Reproduce exactly the lines from the one containing "[0:01.00-0:02.00]" through the last line of the data, both ends included.

════

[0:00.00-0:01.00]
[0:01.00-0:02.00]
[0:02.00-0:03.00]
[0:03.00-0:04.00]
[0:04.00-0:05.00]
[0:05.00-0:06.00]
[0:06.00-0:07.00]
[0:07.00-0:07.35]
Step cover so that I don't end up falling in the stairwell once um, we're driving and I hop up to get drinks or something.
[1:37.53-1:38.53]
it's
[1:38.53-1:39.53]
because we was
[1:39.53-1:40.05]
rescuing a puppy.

════

-- RESPONSE TO THE EXERCISE --
[0:01.00-0:02.00]
[0:02.00-0:03.00]
[0:03.00-0:04.00]
[0:04.00-0:05.00]
[0:05.00-0:06.00]
[0:06.00-0:07.00]
[0:07.00-0:07.35]
Step cover so that I don't end up falling in the stairwell once um, we're driving and I hop up to get drinks or something.
[1:37.53-1:38.53]
it's
[1:38.53-1:39.53]
because we was
[1:39.53-1:40.05]
rescuing a puppy.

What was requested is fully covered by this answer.